Your answer should consist of the lines in the listing that hold "frames".

▶ _PROVIDED DATA_
###
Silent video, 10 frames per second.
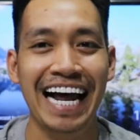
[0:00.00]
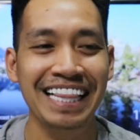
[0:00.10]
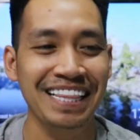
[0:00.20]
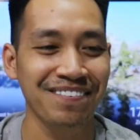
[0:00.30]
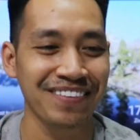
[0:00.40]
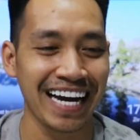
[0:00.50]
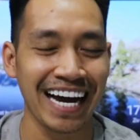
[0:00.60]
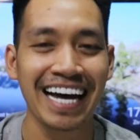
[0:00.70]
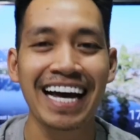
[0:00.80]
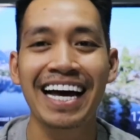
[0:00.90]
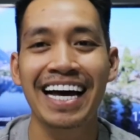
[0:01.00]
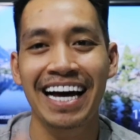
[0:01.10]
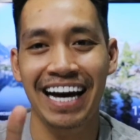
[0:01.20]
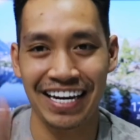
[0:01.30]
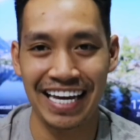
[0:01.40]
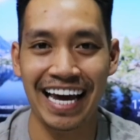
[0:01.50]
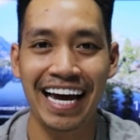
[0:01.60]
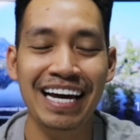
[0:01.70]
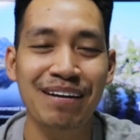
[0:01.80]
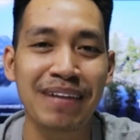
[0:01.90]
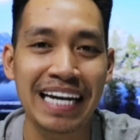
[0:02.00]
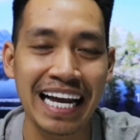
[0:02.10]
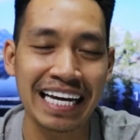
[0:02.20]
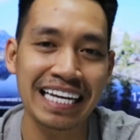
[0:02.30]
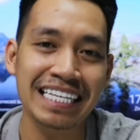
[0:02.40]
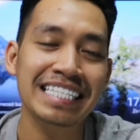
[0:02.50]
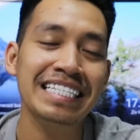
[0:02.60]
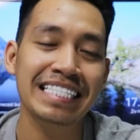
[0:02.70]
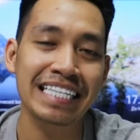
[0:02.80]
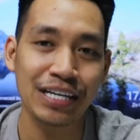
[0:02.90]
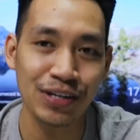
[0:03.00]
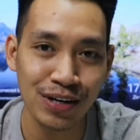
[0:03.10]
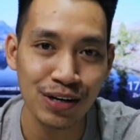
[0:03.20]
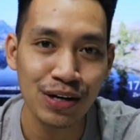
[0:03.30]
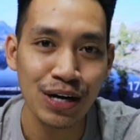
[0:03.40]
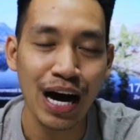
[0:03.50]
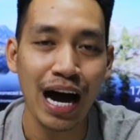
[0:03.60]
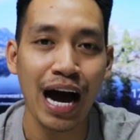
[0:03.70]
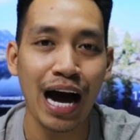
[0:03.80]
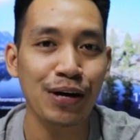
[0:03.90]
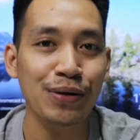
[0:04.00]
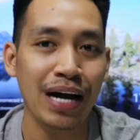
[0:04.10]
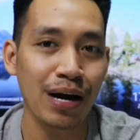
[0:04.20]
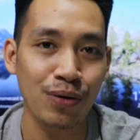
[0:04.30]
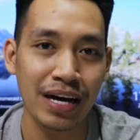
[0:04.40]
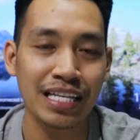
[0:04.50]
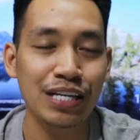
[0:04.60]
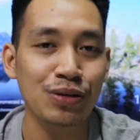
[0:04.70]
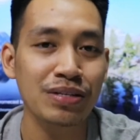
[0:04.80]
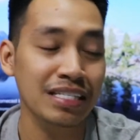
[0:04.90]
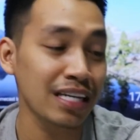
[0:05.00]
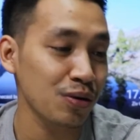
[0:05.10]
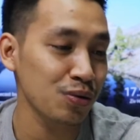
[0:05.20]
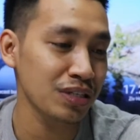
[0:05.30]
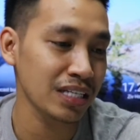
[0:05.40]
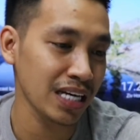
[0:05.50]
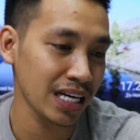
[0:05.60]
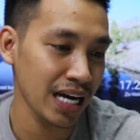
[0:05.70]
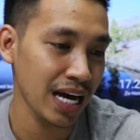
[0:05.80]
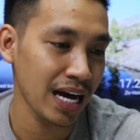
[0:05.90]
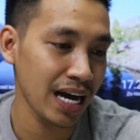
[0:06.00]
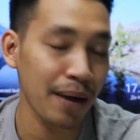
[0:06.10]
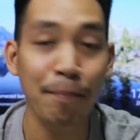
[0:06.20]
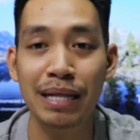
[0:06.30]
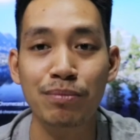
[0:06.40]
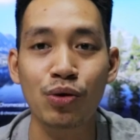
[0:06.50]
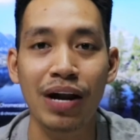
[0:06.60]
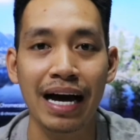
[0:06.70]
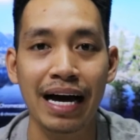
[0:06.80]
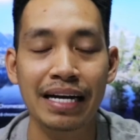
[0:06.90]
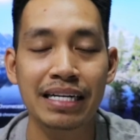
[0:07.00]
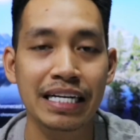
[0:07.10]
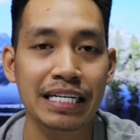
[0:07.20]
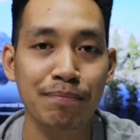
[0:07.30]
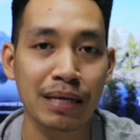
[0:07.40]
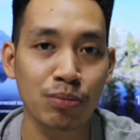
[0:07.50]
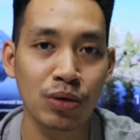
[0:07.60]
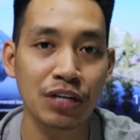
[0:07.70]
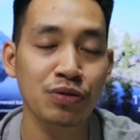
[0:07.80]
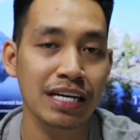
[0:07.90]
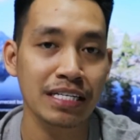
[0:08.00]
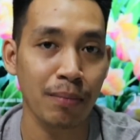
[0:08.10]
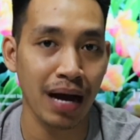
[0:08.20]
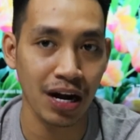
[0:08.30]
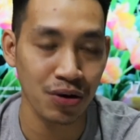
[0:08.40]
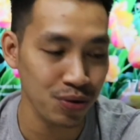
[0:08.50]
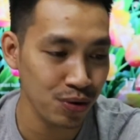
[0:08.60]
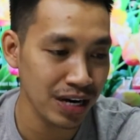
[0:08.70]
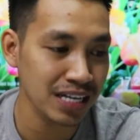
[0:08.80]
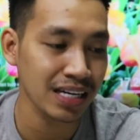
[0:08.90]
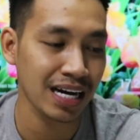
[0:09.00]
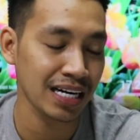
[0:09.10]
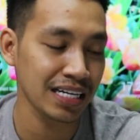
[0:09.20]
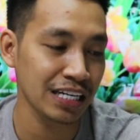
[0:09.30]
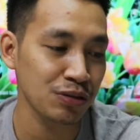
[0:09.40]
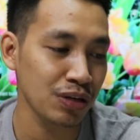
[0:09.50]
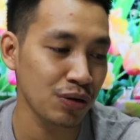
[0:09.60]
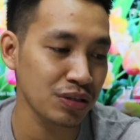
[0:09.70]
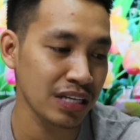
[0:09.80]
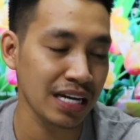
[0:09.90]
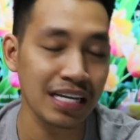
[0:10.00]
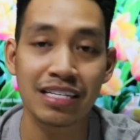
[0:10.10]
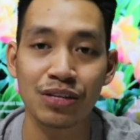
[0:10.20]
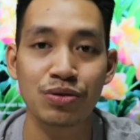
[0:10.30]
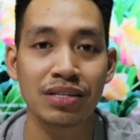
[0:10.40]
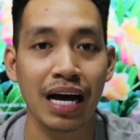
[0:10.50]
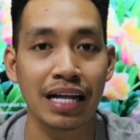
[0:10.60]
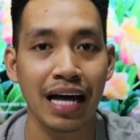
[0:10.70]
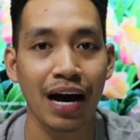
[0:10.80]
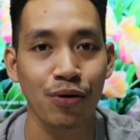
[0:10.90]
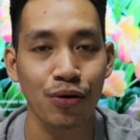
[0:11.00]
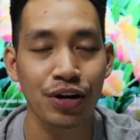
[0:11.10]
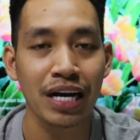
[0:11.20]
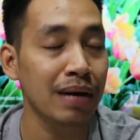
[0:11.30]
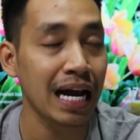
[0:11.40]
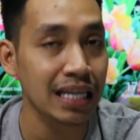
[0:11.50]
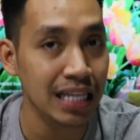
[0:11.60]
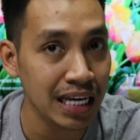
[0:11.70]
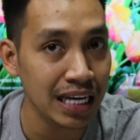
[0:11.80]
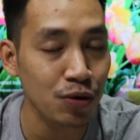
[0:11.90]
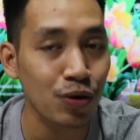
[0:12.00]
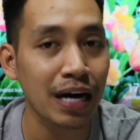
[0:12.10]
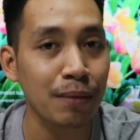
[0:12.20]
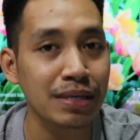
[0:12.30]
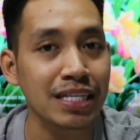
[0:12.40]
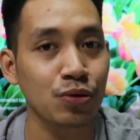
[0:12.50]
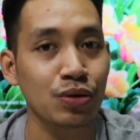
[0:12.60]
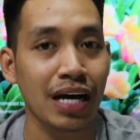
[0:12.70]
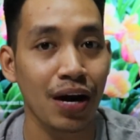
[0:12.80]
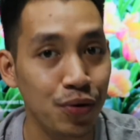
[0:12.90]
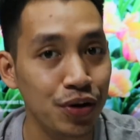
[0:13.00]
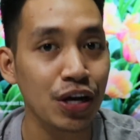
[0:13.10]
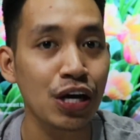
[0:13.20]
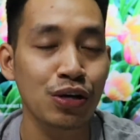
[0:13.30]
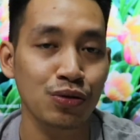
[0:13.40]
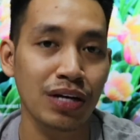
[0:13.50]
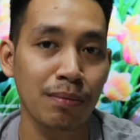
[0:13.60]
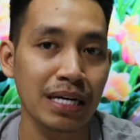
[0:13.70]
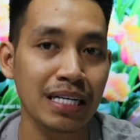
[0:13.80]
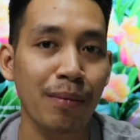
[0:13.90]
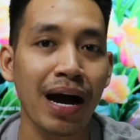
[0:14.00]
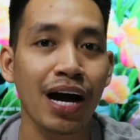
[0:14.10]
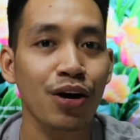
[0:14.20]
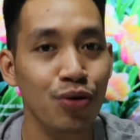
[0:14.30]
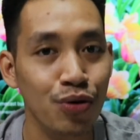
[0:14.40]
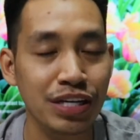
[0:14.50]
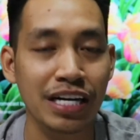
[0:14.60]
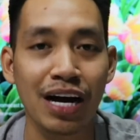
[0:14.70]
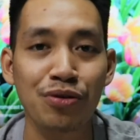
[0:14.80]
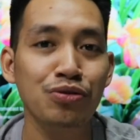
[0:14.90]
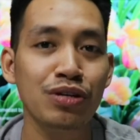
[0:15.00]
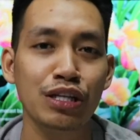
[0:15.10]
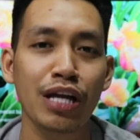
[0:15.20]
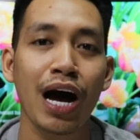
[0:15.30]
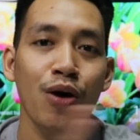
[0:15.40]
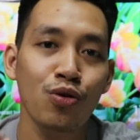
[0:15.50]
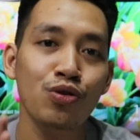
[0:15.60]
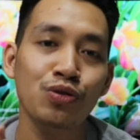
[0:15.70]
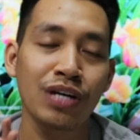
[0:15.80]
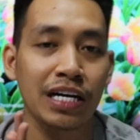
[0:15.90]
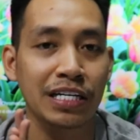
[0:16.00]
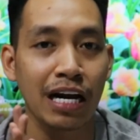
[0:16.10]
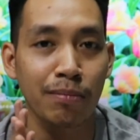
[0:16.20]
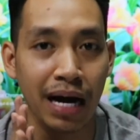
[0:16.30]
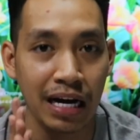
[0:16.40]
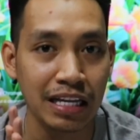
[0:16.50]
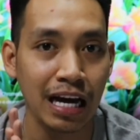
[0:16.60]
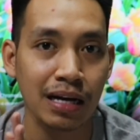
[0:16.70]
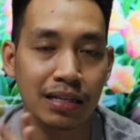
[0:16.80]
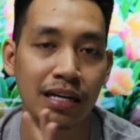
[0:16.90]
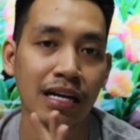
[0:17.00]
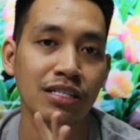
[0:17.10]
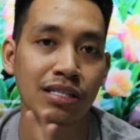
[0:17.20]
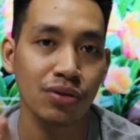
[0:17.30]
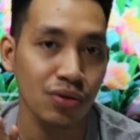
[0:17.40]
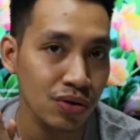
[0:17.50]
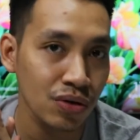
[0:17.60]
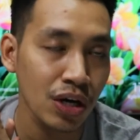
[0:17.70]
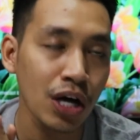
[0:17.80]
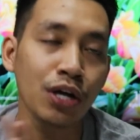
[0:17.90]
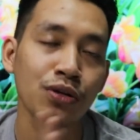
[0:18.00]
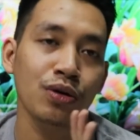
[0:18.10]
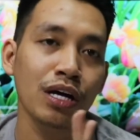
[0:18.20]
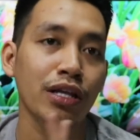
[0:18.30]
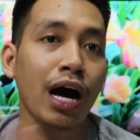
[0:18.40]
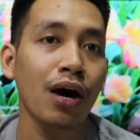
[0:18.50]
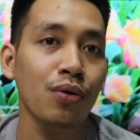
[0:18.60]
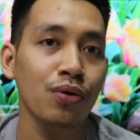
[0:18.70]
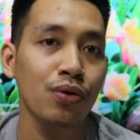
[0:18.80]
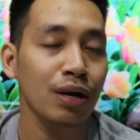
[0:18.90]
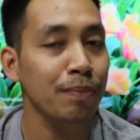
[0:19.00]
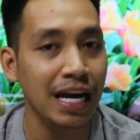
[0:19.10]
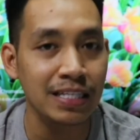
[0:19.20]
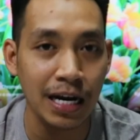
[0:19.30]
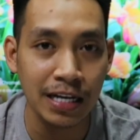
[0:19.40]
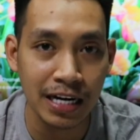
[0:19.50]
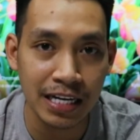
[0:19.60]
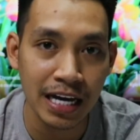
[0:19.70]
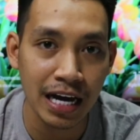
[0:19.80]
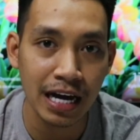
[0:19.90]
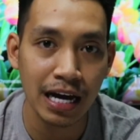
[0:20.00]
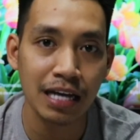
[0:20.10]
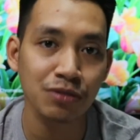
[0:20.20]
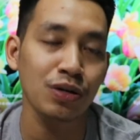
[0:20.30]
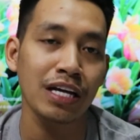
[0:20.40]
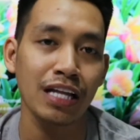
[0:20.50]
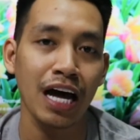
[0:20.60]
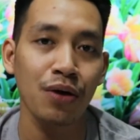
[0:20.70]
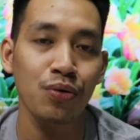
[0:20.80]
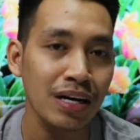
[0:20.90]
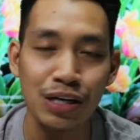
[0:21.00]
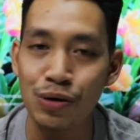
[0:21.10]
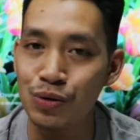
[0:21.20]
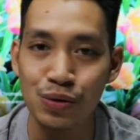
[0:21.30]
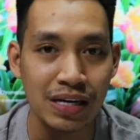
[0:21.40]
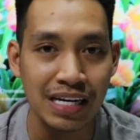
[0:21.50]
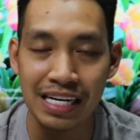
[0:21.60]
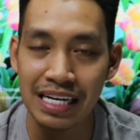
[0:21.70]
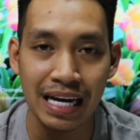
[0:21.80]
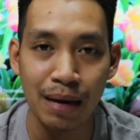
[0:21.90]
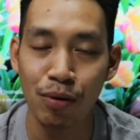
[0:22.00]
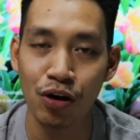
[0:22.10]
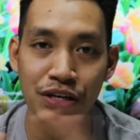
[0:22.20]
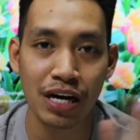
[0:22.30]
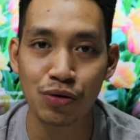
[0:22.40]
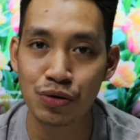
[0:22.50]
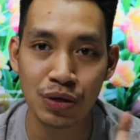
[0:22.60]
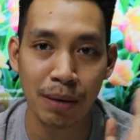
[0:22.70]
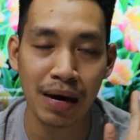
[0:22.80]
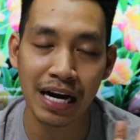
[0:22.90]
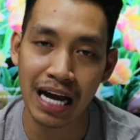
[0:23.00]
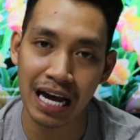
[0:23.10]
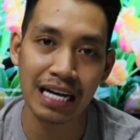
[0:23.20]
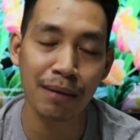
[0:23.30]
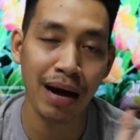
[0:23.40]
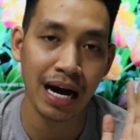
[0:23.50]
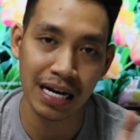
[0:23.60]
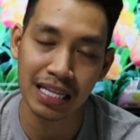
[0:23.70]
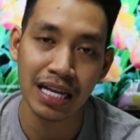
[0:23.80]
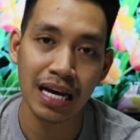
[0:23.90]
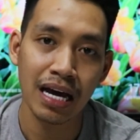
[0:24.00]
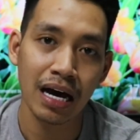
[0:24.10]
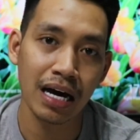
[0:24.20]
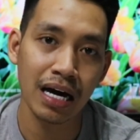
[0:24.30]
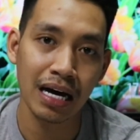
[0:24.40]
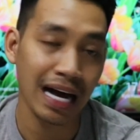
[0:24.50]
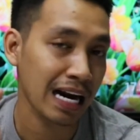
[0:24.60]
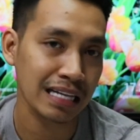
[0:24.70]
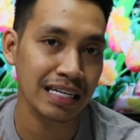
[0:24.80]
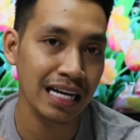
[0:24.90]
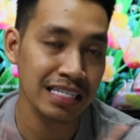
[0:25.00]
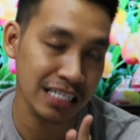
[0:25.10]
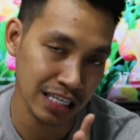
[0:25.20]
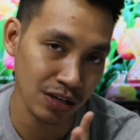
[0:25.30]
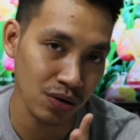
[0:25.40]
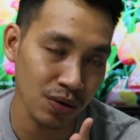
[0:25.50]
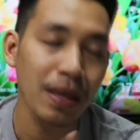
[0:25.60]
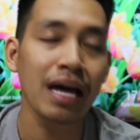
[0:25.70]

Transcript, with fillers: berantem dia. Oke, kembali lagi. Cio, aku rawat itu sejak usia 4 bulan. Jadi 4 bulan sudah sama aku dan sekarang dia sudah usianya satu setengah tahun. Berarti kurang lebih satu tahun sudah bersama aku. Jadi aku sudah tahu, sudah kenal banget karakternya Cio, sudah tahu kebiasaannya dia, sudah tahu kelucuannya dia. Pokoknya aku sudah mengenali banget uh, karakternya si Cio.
###
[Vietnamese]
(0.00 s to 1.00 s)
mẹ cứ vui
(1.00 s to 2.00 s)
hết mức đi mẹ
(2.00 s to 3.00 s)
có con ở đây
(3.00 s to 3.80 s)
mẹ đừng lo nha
###
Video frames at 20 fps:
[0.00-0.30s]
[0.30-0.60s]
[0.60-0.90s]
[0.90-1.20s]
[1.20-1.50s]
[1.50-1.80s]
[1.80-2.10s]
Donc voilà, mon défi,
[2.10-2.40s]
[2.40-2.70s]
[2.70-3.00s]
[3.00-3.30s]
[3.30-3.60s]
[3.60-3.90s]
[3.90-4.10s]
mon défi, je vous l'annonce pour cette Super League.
###
▶ _WRITTEN REPLY_
Silent video, 10 frames per second.
Video frames at 20 fps:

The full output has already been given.